Tragic that the creepy servant couple wasn’t resurrected for the remake, but we do get more information about the house’s past. Horror icon Jeffrey Combs plays an evil doctor (in flashbacks…and ghost flashes) who experimented on patients in the house when it was a mental institution. Yes, this house is much more haunted than the original. There are some incredibly effective moments, because naturally the idiots split up! They see things that aren’t there, they see specters through a camera lens that aren’t visible with the naked eye, and there are even some nightmarish monsters not unlike something you’d encounter in the Silent Hill video game, which was released about 10 months before this film. Hmmmm…
House on Haunted Hill is one of the most well known films to feature the spasm head special effect that was all the rage at the time. I’m surprised it didn’t get exploited more, because it was damn creepy.

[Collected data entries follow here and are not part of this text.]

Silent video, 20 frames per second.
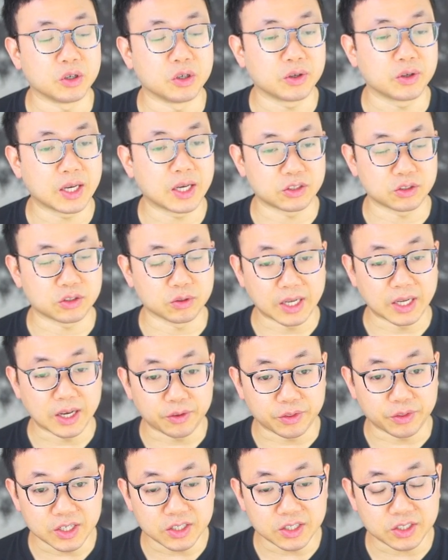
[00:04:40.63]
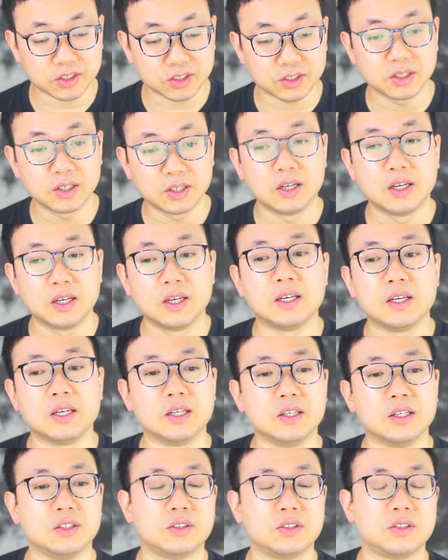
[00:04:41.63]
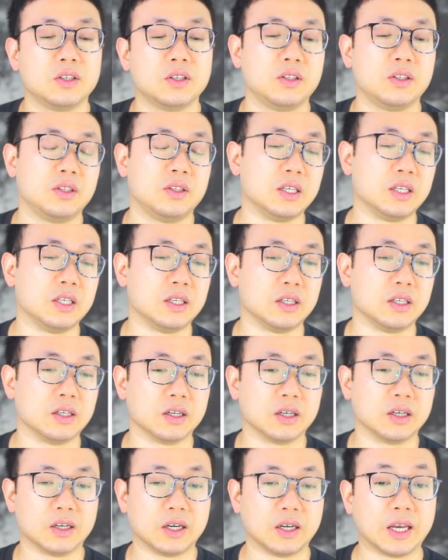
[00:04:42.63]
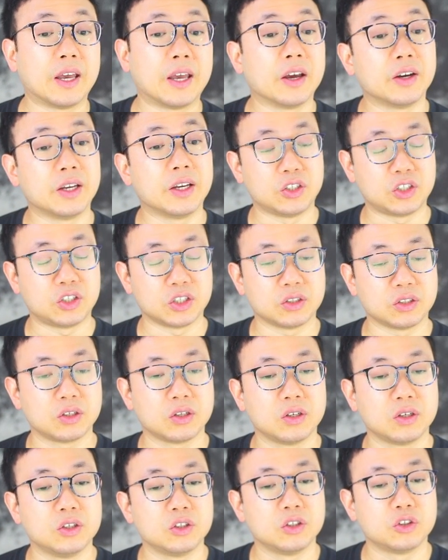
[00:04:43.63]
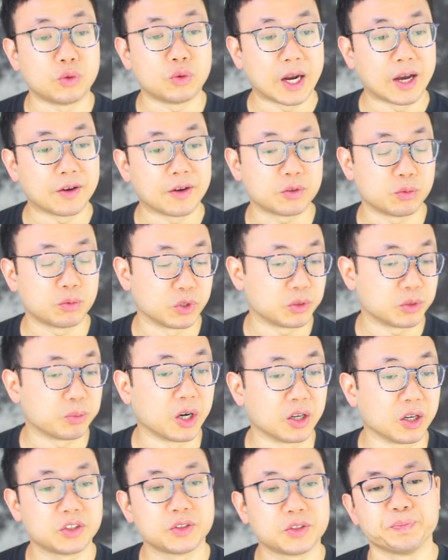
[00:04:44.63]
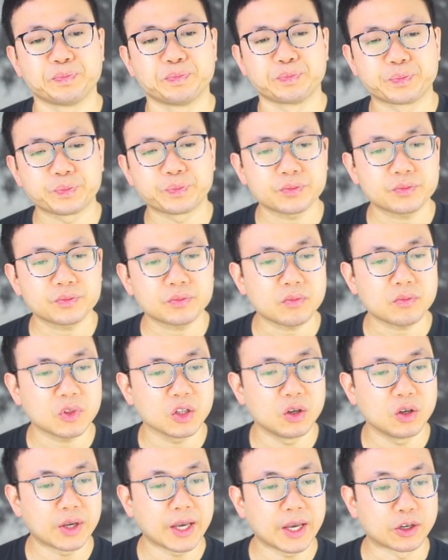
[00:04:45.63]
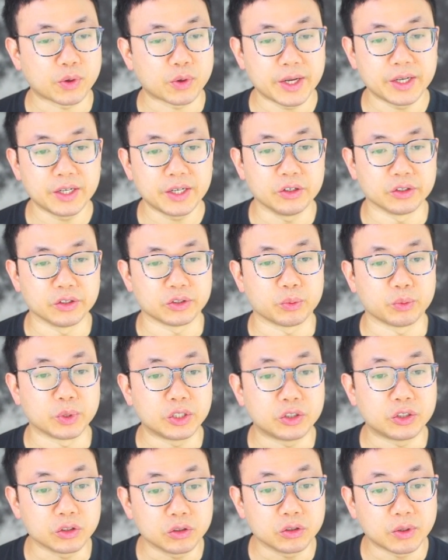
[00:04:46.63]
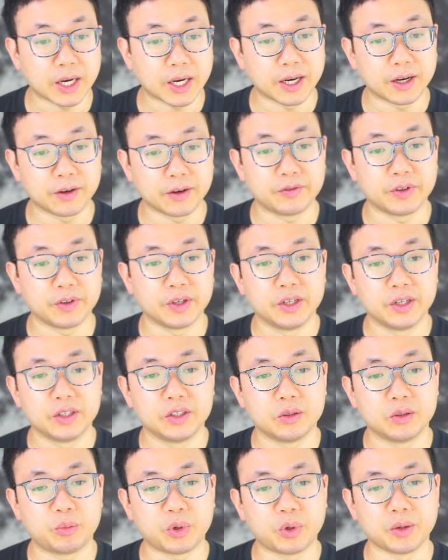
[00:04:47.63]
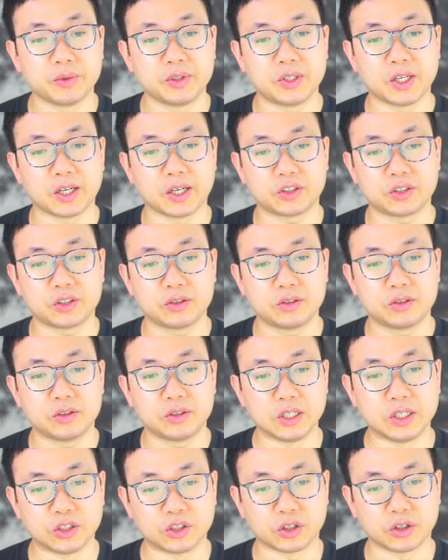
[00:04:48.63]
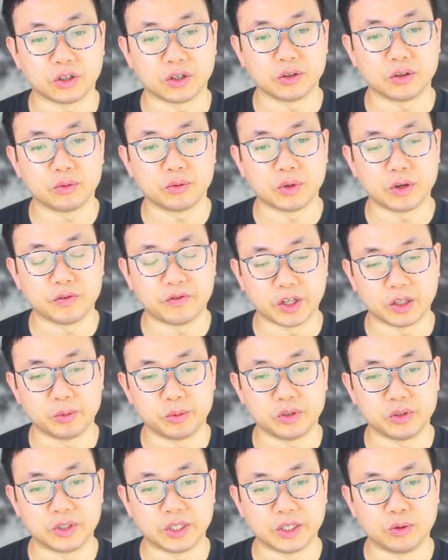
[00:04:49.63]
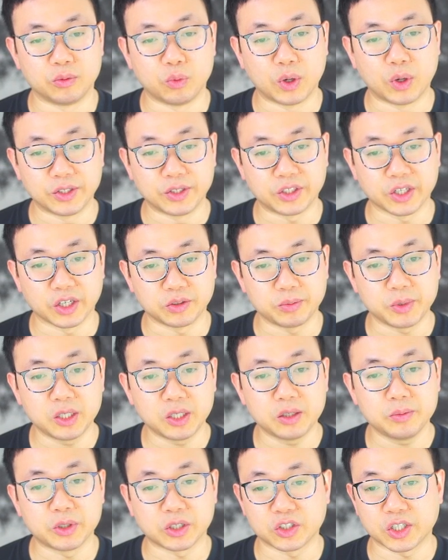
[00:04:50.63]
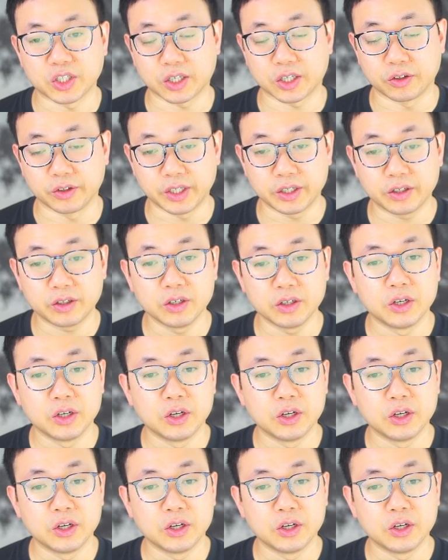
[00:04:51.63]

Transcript: Okay, so now this is the AI agent draft response. Okay, great news. We do have the prompted text t-shirt available in red size medium. You can check it out here.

As the film plays out like an awesomely eerie update of the original (with one twist to the original plot that I adore), the only part I could have done without is Rush having some sort of trippy hallucination/dream sequence that serves as an excuse to introduce other ghouls.
Overall, while I like the Silent Hill type ghouls, they don’t quite make sense considering the house is supposedly haunted by ghosts.
So where does it all go wrong? The final act, when we get what my friends and I referred to as the Rorschach Test ghost back in the day. The survivors are chased by an undulating ectoplasm ghost with human faces embedded in it. You want to talk about bad CGI. This drops an otherwise chilling film into b-movie territory and sucks all the frightful fun out of it. What were they think?
The deleted scenes on the physical release of the film include one that would have made more sense than most of the retained ghouls: Ali Larter falls through a hole into an underground area of the house and is swarmed by corpses that rise from the dirt. Perfection. Not only should this scene have been included in the final cut, the remainder of the film should have followed its lead and given us more of this tangible type of horror.
RETURN TO HOUSE ON HAUNTED HILL (2007)
A sequel was released 8 years later (astonishing), with Victor Garcia (The Damned, Hellraiser: Revelations) directing. The story sucks, but this film does what it must to make it a more exciting experience than the original: a) it runs only 81 minutes long b) the ghosts absolutely mutilate people this time.
Not what I meant by “I want to get him in the sheets,” but…this will do.
Oh yes, it is a gorefest, which is the only thing that makes the weak premise excusable. Why do people go into the house this time? Ali Larter’s sister and boyfriend end up being bullied (at gunpoint) into helping find a statue worth millions that happens to be hidden in the house somewhere—because we learn crazy doctor Combs was a refined lover and collector of art. Ugh.
The bright side? Combs returns and is more of the ghostly focus this time, which is generally a more logical plot point. While Ali Larter’s “character” also returns briefly, the role has been recast. Boo.
You’ve heard this one before. The good guys and bad guys get trapped in the house and must work together to survive. What’s kind of ridiculous is that the baddies are supposed to be quite dangerous (like, they’ve killed people), yet the good guys are absurdly flippant with them.
Once again there are Silent Hill inspired monsters—including freaky nurses, not to mention a couple of lesbian babe corpses. Awesome.
And unlike the first film, even though there are deformed ghouls here, it’s made clear they are the patients from the hospital—every time one of them grabs a victim, the victim gets a mental picture of what the doctor put that patient through years before. Personally, my favorite scene involves characters falling into a body of water…in which they’re not alone. Eek! It gave me a Poltergeist pool scene flashback.
When you add the super gory kills and minus the Rorschach Test, you have what is actually a more satisfying horror experience overall and a more cohesive ghost story, despite all its sequelitis issues.